(What needs to be done) Return each line of the records with nothing changed, pictures excepted.

*** Given entries

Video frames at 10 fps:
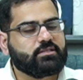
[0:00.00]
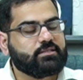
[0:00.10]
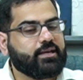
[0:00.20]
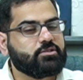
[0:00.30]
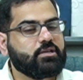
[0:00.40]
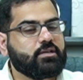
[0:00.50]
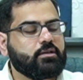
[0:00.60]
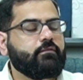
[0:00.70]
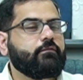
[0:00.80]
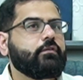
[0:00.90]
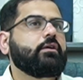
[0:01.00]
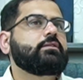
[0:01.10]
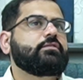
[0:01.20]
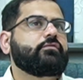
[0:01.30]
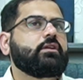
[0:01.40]
Is actually very
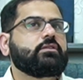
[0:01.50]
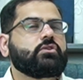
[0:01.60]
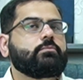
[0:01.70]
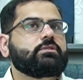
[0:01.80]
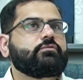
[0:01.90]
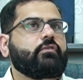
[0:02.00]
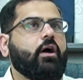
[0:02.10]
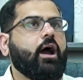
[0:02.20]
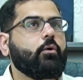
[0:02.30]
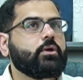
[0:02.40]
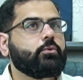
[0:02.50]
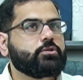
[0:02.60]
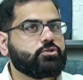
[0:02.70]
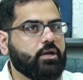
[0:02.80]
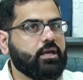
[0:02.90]
different in terms of how we were
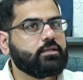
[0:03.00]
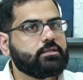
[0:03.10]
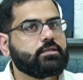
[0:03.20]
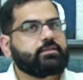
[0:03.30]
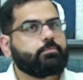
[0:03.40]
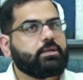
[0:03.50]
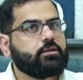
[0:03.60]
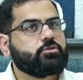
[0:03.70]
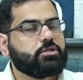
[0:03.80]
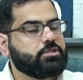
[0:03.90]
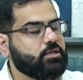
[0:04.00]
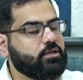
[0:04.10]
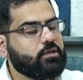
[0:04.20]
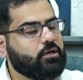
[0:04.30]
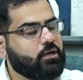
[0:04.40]
trained a
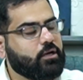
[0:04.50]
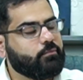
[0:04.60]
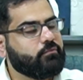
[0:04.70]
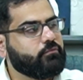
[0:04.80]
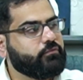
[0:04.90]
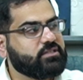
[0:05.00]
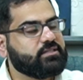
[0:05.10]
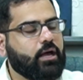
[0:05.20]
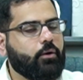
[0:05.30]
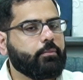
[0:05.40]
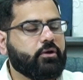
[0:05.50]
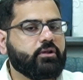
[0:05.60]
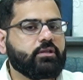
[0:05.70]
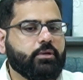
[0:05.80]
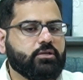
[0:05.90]
pediatrician versus how I'm
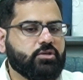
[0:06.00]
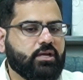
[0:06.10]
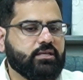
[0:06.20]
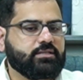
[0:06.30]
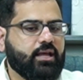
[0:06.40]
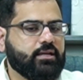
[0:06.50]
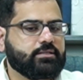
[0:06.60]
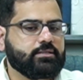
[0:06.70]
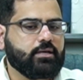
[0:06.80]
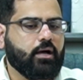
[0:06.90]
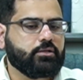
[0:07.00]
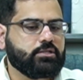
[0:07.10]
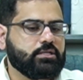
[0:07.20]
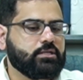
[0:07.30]
currently being trained as an anesthesiology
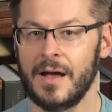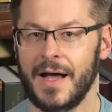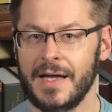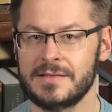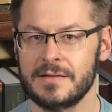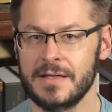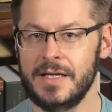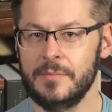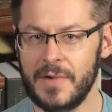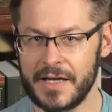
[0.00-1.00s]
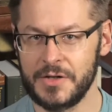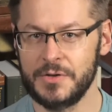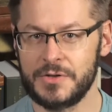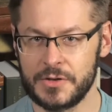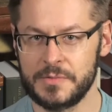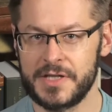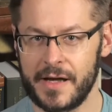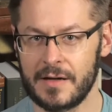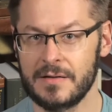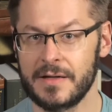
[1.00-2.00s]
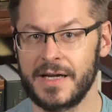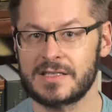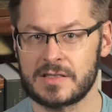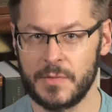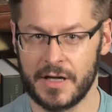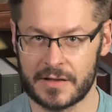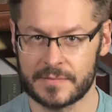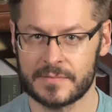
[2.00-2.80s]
I delete my YouTube channel next month.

******

(Task answer)
Video frames at 10 fps:
[0:00.00]
[0:00.10]
[0:00.20]
[0:00.30]
[0:00.40]
[0:00.50]
[0:00.60]
[0:00.70]
[0:00.80]
[0:00.90]
[0:01.00]
[0:01.10]
[0:01.20]
[0:01.30]
[0:01.40]
Is actually very
[0:01.50]
[0:01.60]
[0:01.70]
[0:01.80]
[0:01.90]
[0:02.00]
[0:02.10]
[0:02.20]
[0:02.30]
[0:02.40]
[0:02.50]
[0:02.60]
[0:02.70]
[0:02.80]
[0:02.90]
different in terms of how we were
[0:03.00]
[0:03.10]
[0:03.20]
[0:03.30]
[0:03.40]
[0:03.50]
[0:03.60]
[0:03.70]
[0:03.80]
[0:03.90]
[0:04.00]
[0:04.10]
[0:04.20]
[0:04.30]
[0:04.40]
trained a
[0:04.50]
[0:04.60]
[0:04.70]
[0:04.80]
[0:04.90]
[0:05.00]
[0:05.10]
[0:05.20]
[0:05.30]
[0:05.40]
[0:05.50]
[0:05.60]
[0:05.70]
[0:05.80]
[0:05.90]
pediatrician versus how I'm
[0:06.00]
[0:06.10]
[0:06.20]
[0:06.30]
[0:06.40]
[0:06.50]
[0:06.60]
[0:06.70]
[0:06.80]
[0:06.90]
[0:07.00]
[0:07.10]
[0:07.20]
[0:07.30]
currently being trained as an anesthesiology
[0.00-1.00s]
[1.00-2.00s]
[2.00-2.80s]
I delete my YouTube channel next month.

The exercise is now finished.